The other lines will give you a readout for each test.
To submit your code, just do:
$ make turninturnin will provide you with a confirmation of the
submission process; make sure that the size of the file
indicated by turnin matches the size of your file.
See the ACS Web page on turnin
for more information on the operation of the program.
For more information on Prolog,
check out the links here.
You should use the functions isin, append, reverse and bagof
judiciously.
Write a Prolog predicate zip(L1,L2,L3) that is true if the list
L3 is obtained by zipping (i.e. ``interleaving")
the elements of the lists L1 and `L2`, which have the same length.
For instance, when you are done, you should get the following behavior:
?- zip([1,2],[a,b],[1,a,2,b]).
true.
?- zip([1,2],[a,b],X).
X = [1, a, 2, b].
?- zip([1,2],[a,b],[1,2,a,b]).
false.
?- zip(X,[a,b],[1,a,2,b]).
X = [1,2].
?- zip([1,2],X,[1,a,2,b]).
X = [a,b].Next, implement associative lists (i.e. lookup tables) in Prolog.
Write a Prolog predicate assoc(L,X,Y), such that
assoc([[k1,v1],[k2,v2],...,[kn,vn]],X,Y) is true if X
equals some ki and Y equals the corresponding vi.

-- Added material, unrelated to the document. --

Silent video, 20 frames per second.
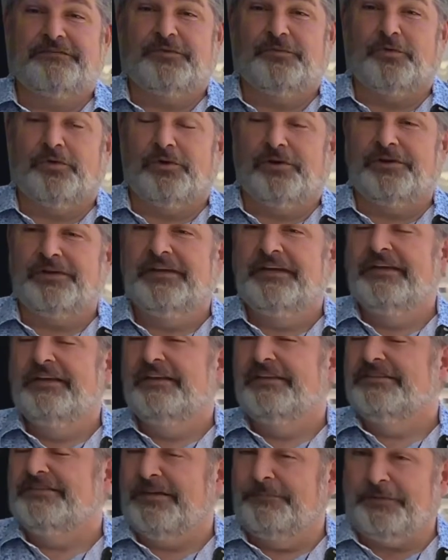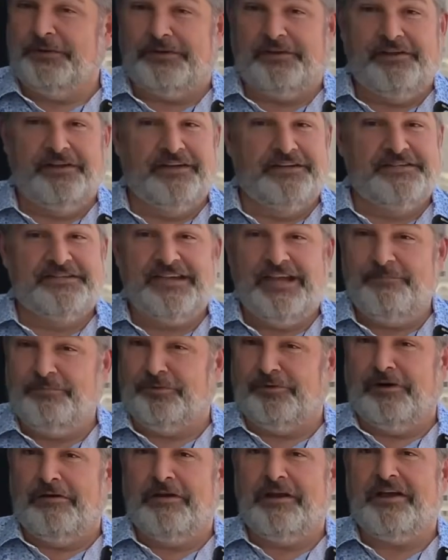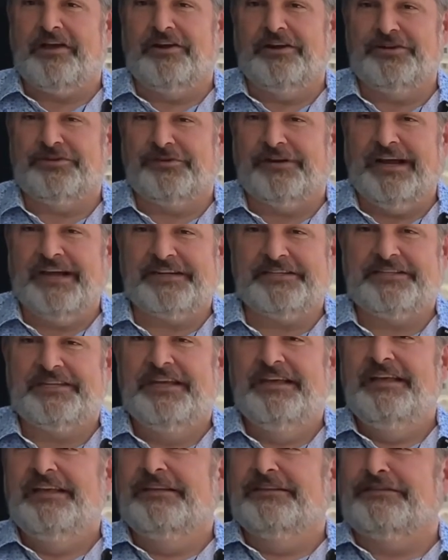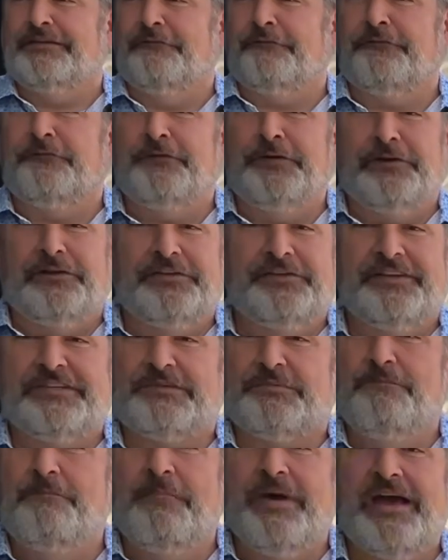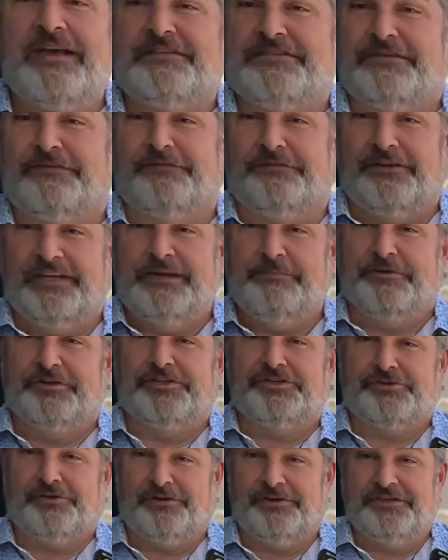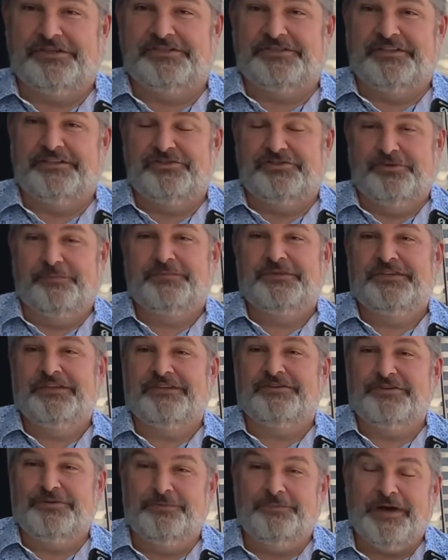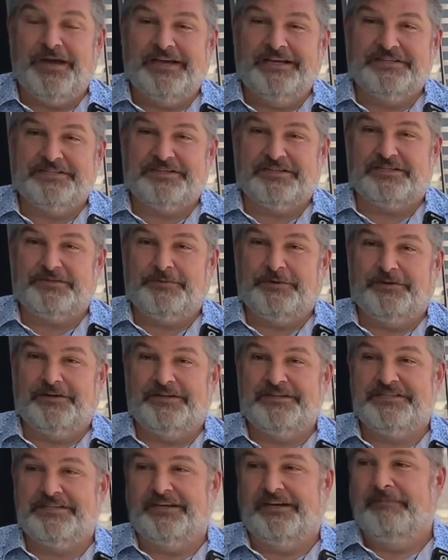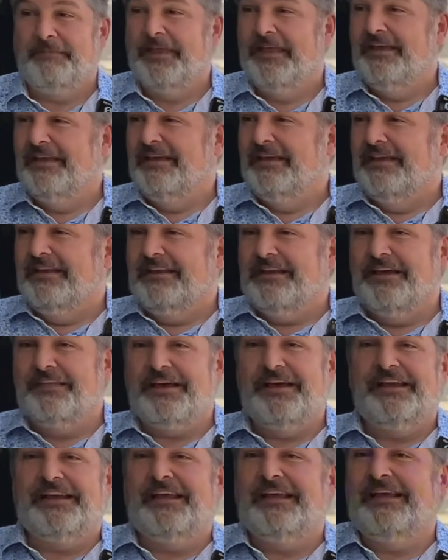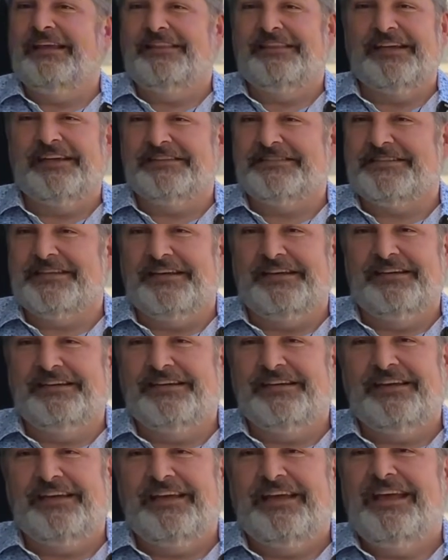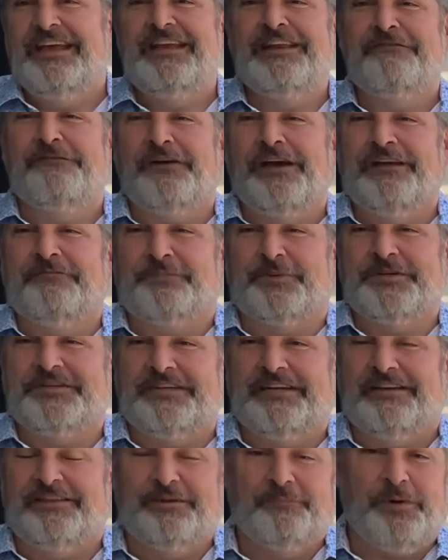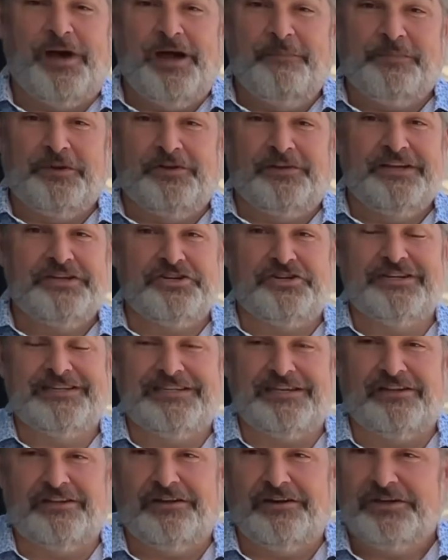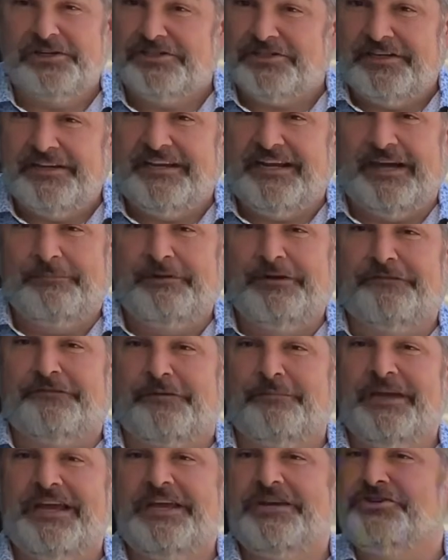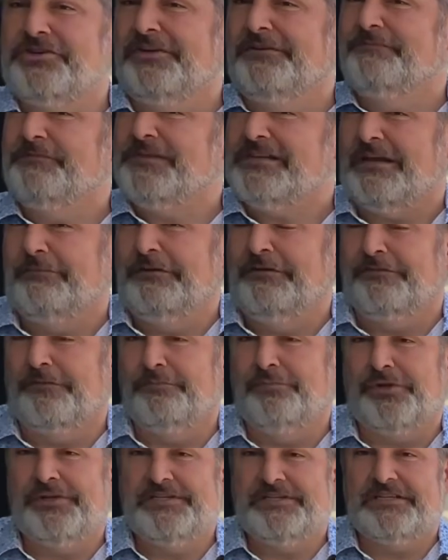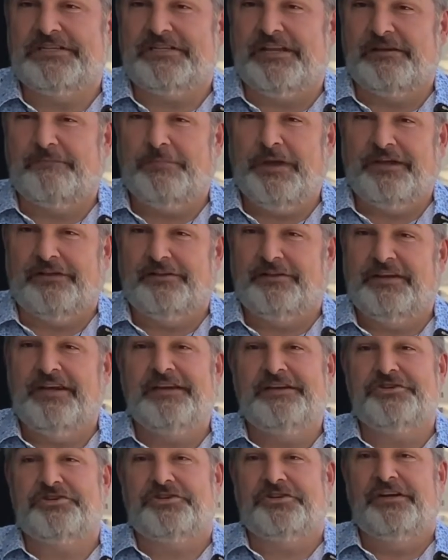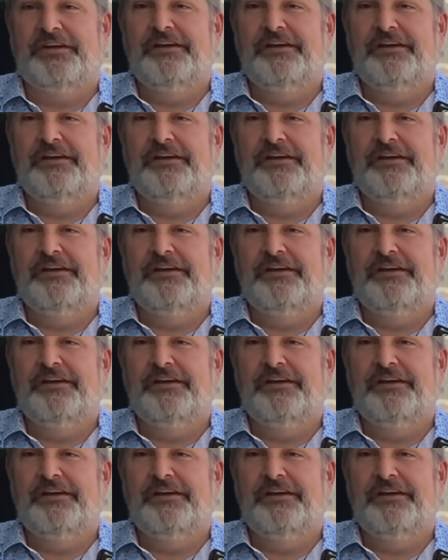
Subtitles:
the world, typically on temporary contracts, to fill this massive labor shortage that Dubai is experiencing. Now, that 85% of the population is largely coming from Asia. It's coming from places like Bangladesh,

When you are done, you should get the following behavior:
?- assoc([[a,1],[b,2],[c,3],[d,4],[b,5]],c,3).
true.
?- assoc([[a,1],[b,2],[c,3],[d,4],[b,5]],f,Y).
false.
?- assoc([[a,1],[b,2],[c,3],[d,4],[b,5]],X,99).
false.
?- assoc([[a,1],[b,2],[c,3],[d,4],[b,5]],b,Y).
Y = 2 ;
Y = 5
false.
?- assoc([[a,1],[b,2],[c,3],[d,1],[b,5]],X,1).
X = a ;
X = d
false.Write a Prolog predicate remove_duplicates(L1,L2) that is true if
L2 is equal to the result of removing all duplicate elements from
L1. In the result, the order of the elements must be the same as
the order in which the (first occurences of the) elements appear in L1.
When you are done, you should get the following behavior:
?- remove_duplicates([1,2,3,4,2,3],[1,2,3,4]).
true.
?- remove_duplicates([1,2,3,4,2,3],[1,4,2,3]).
false.
?- remove_duplicates([1,2,3,4,2,3], X).
X = [1,2,3,4]Write a Prolog predicate union(L1,L2,L3) that is true if L3
is equal to the list containing the union of the elements in
L1 and L2 without any duplicates. In other words, the
elements of L3 are those that occur in either L1 or in
L2. When you are done, you should get the following behavior:
?- union([1,2,3,4],[1,3,5,6],[1,2,3,4,5,6]).
true.
?- union([1,2,3,4],[1,3,5,6],X).
X = [1,2,3,4,5,6].
?- union([1,2,3,4],[1,3,5,6],X).
X = [1,2,3,4,5,6].
?- union([1,2,3],[4,3],[1,2,3]).
false.As shown in in the third example above, your predicate may be
true only for one particular order of the elements of L3 (i.e.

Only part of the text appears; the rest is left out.